DATA SHOWN below:
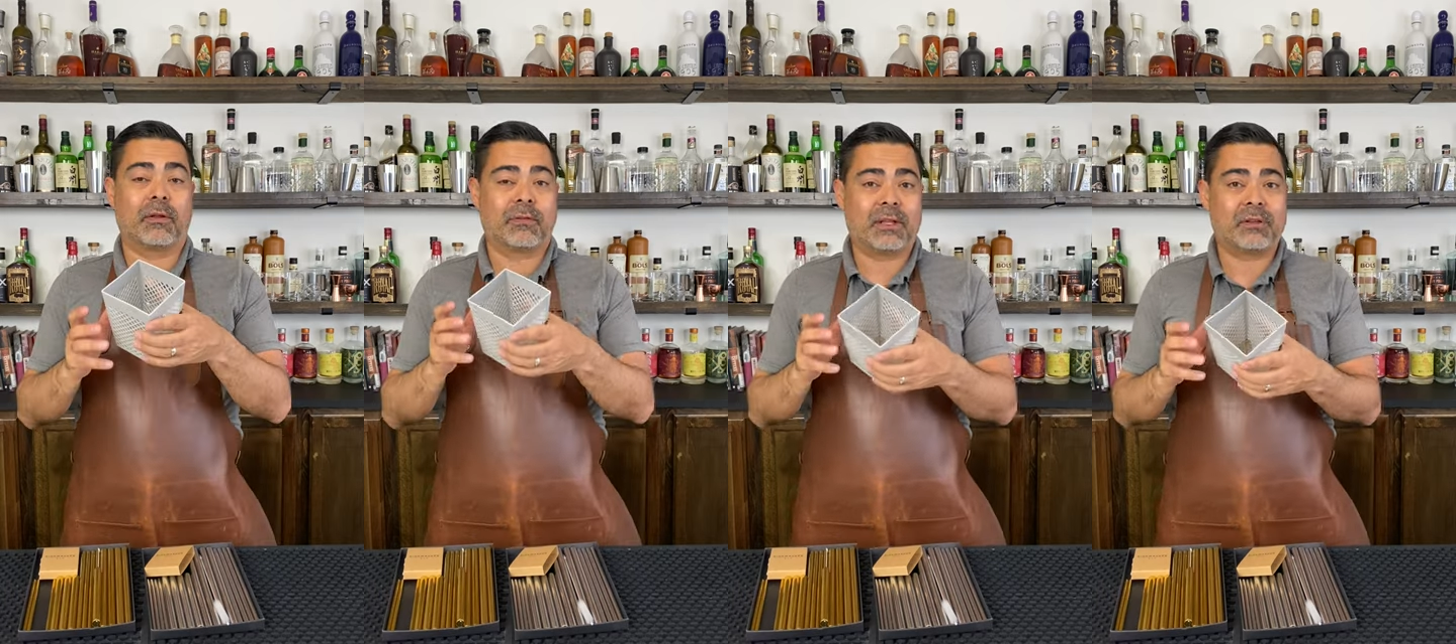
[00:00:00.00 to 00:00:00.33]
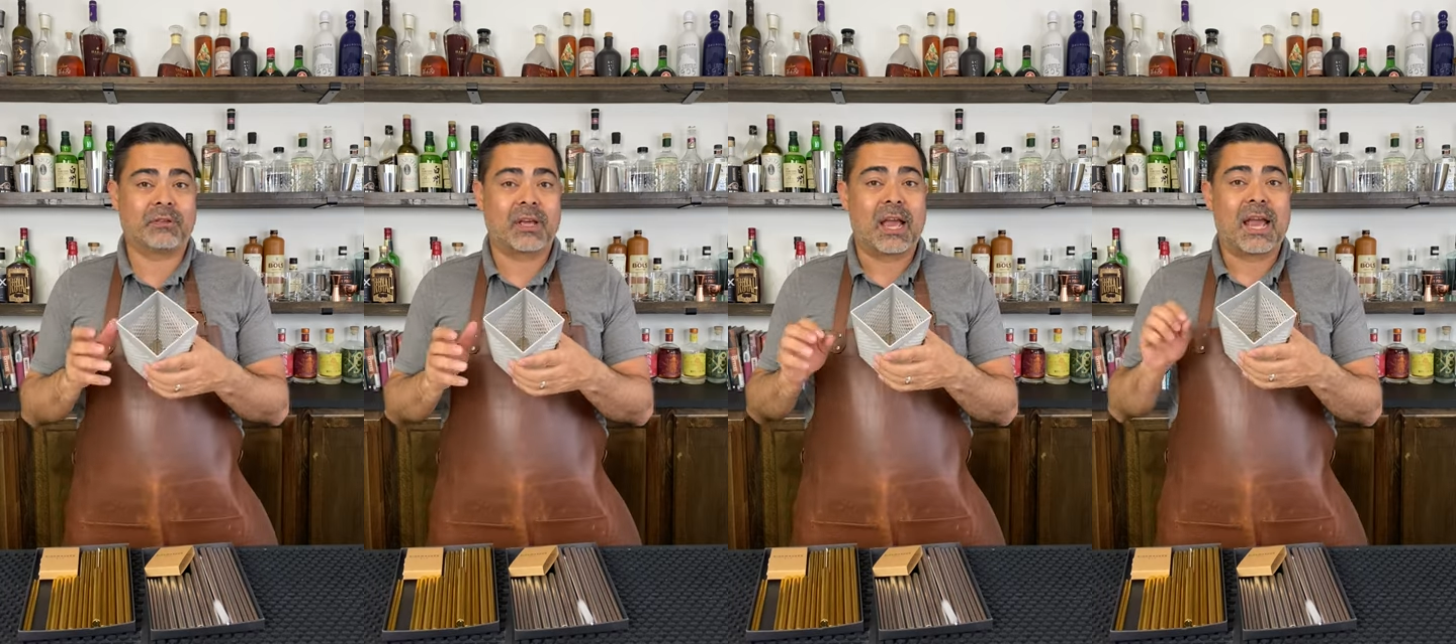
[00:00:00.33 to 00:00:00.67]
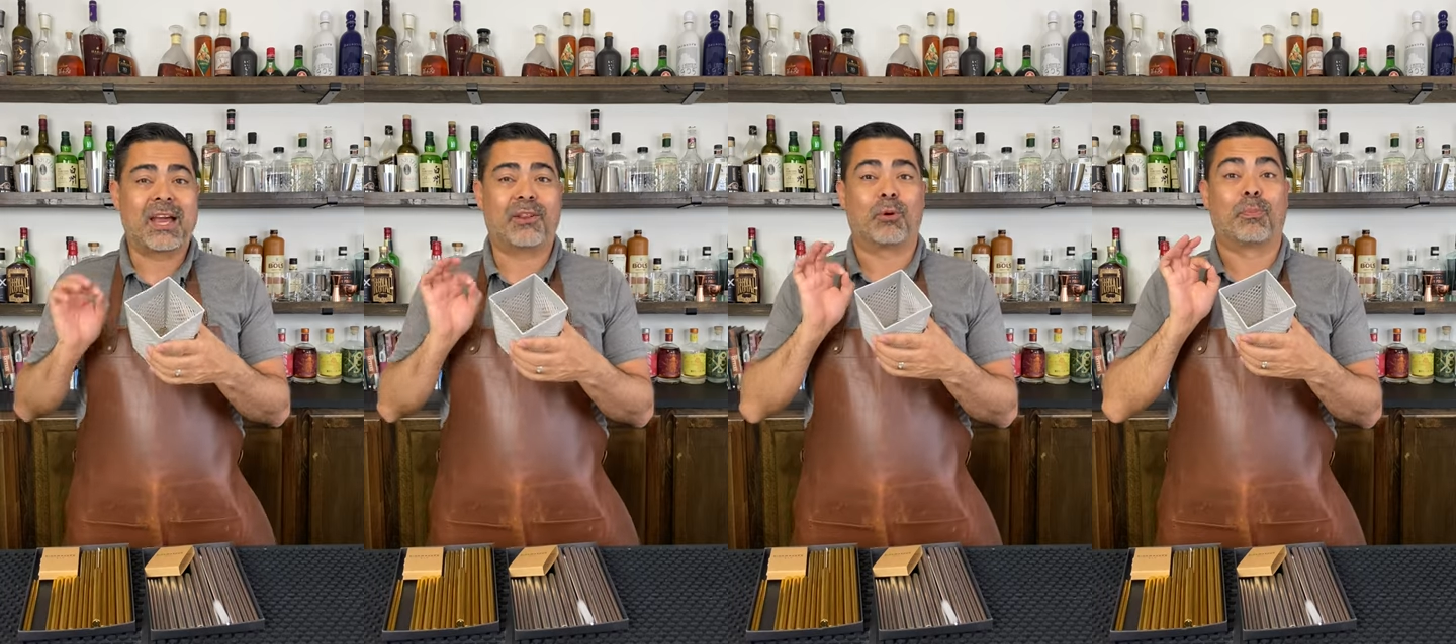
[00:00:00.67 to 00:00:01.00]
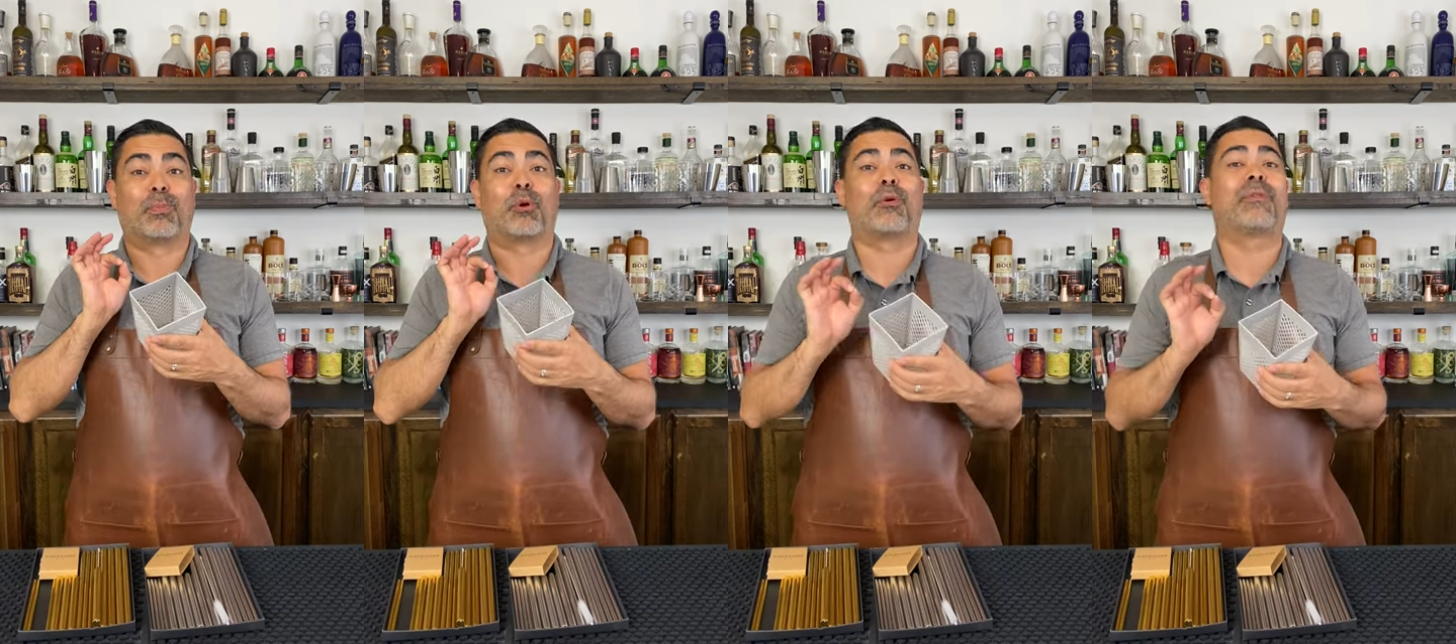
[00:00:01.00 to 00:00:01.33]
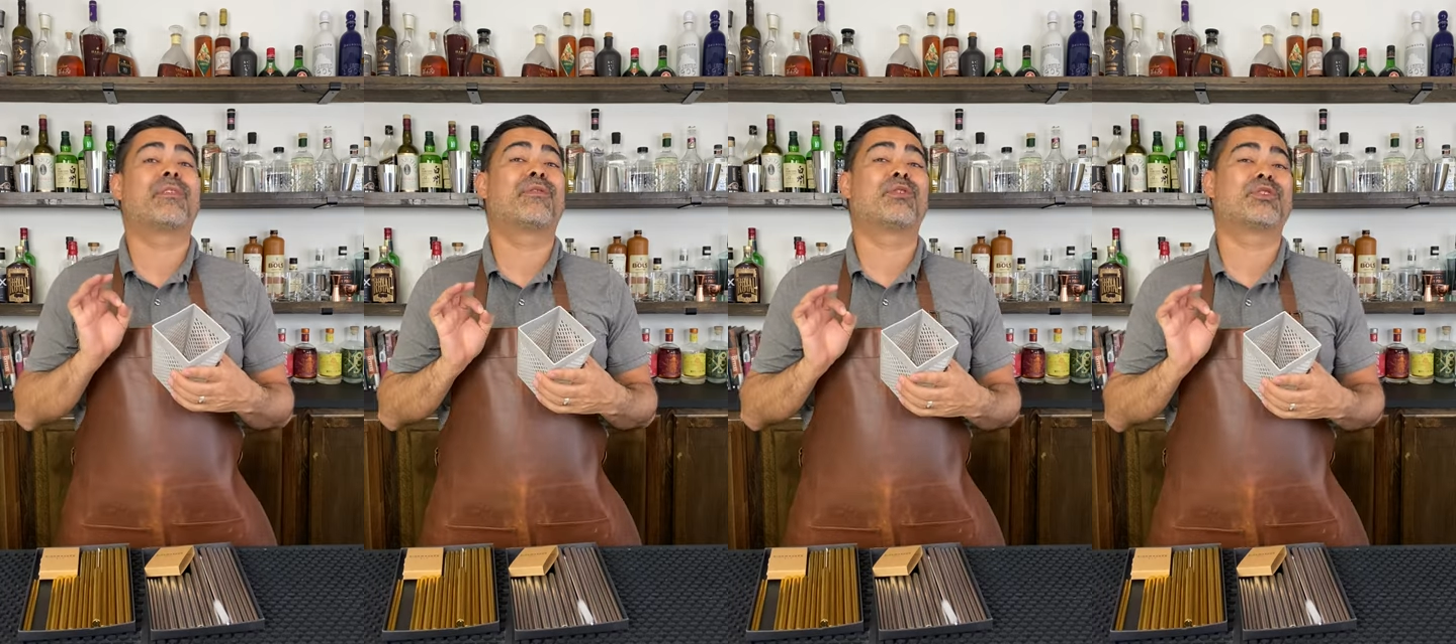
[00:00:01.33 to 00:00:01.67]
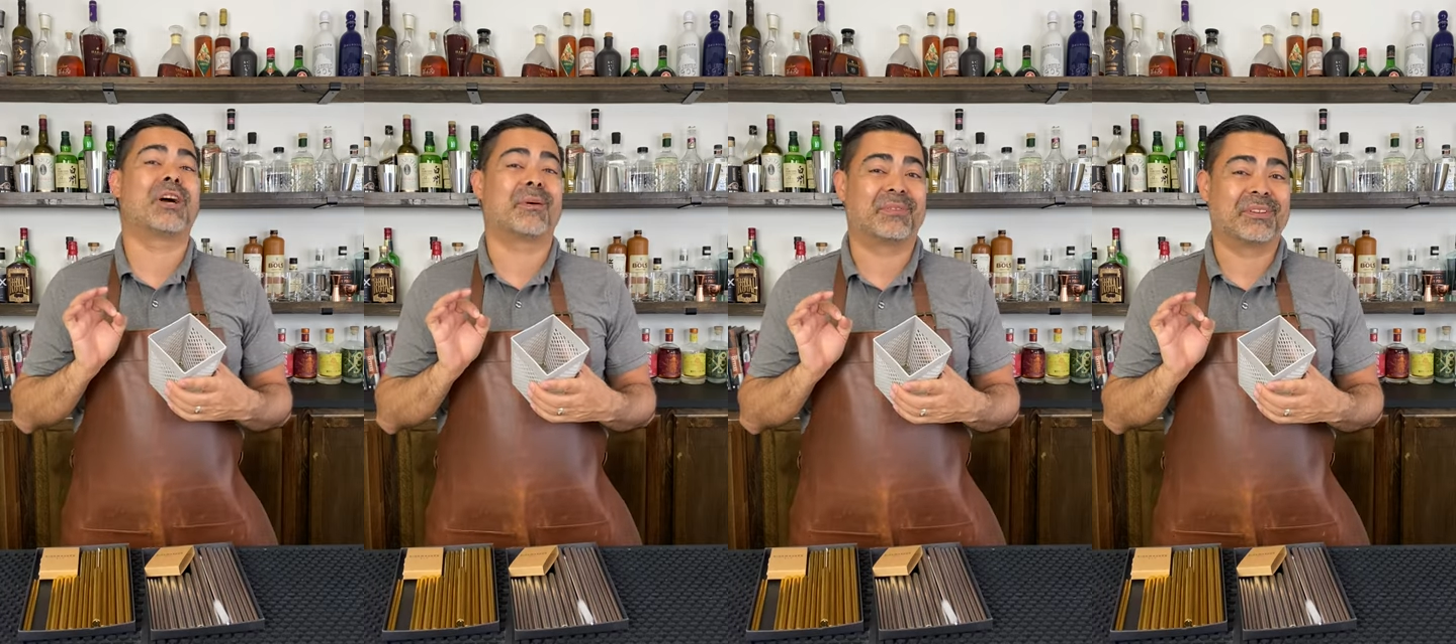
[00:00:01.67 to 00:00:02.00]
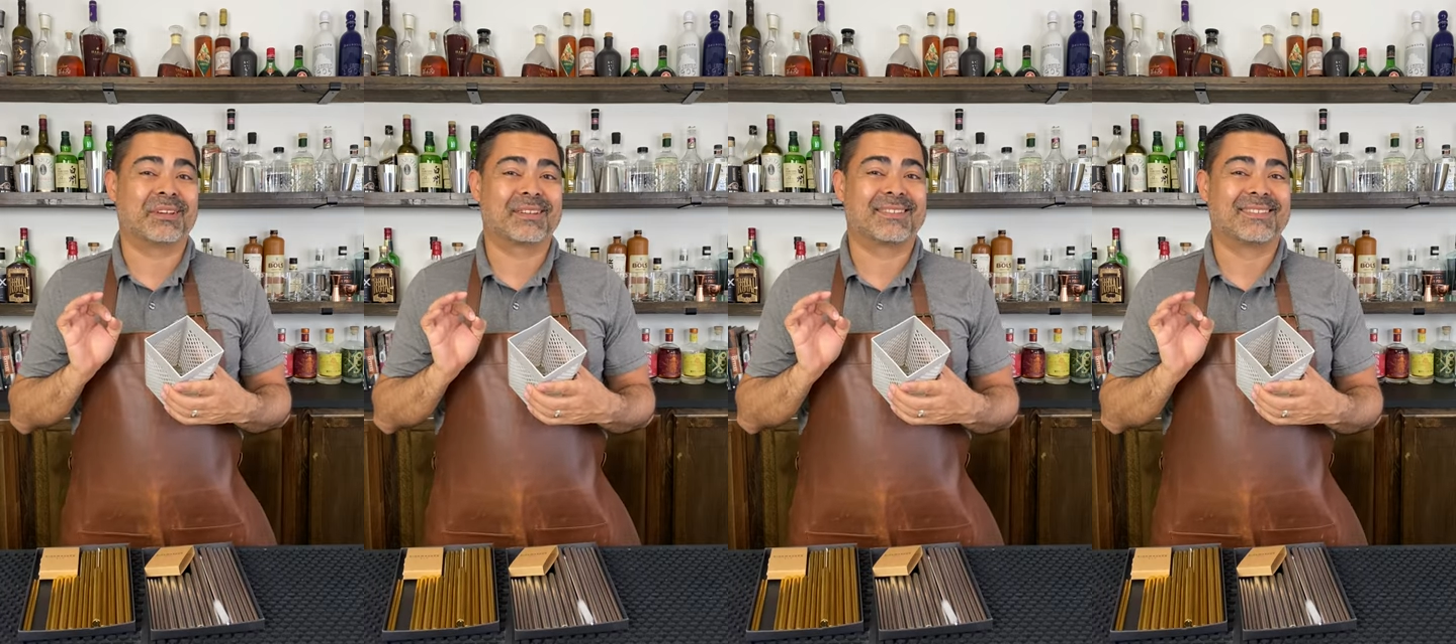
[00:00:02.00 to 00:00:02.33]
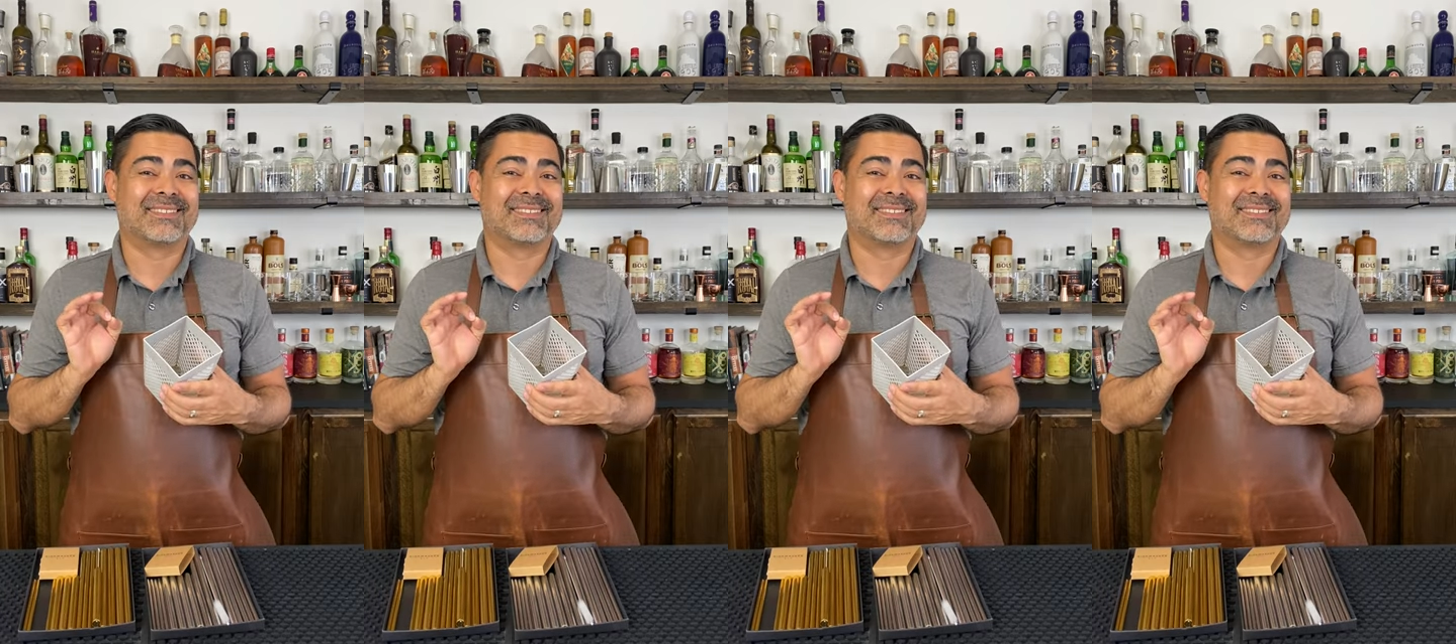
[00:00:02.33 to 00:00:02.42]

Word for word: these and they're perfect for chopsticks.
End of DATA SHOWN.
DATA SHOWN below:
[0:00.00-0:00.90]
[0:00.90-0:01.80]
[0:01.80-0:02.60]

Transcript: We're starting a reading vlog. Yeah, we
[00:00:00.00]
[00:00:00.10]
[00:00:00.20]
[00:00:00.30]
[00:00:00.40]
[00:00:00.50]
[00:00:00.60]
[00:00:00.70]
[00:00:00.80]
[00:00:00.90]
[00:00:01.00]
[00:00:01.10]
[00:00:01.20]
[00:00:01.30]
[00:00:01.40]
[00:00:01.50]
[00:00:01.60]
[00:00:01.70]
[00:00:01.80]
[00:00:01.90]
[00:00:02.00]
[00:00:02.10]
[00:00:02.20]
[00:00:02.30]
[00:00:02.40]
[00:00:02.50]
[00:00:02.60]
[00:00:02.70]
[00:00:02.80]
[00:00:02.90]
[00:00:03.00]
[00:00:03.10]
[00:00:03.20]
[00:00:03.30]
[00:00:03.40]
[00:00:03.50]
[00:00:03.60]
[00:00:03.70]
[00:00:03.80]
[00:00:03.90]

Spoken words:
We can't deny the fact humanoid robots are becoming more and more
End of DATA SHOWN.
* [WHAT YOU SHOULD DO] In the data above, find the line with "[00:00:00.80]" and the line with "[00:00:03.10]". Retype both, plus every line between them, exactly.

* [SOLUTION TO THE PROBLEM]
[00:00:00.80]
[00:00:00.90]
[00:00:01.00]
[00:00:01.10]
[00:00:01.20]
[00:00:01.30]
[00:00:01.40]
[00:00:01.50]
[00:00:01.60]
[00:00:01.70]
[00:00:01.80]
[00:00:01.90]
[00:00:02.00]
[00:00:02.10]
[00:00:02.20]
[00:00:02.30]
[00:00:02.40]
[00:00:02.50]
[00:00:02.60]
[00:00:02.70]
[00:00:02.80]
[00:00:02.90]
[00:00:03.00]
[00:00:03.10]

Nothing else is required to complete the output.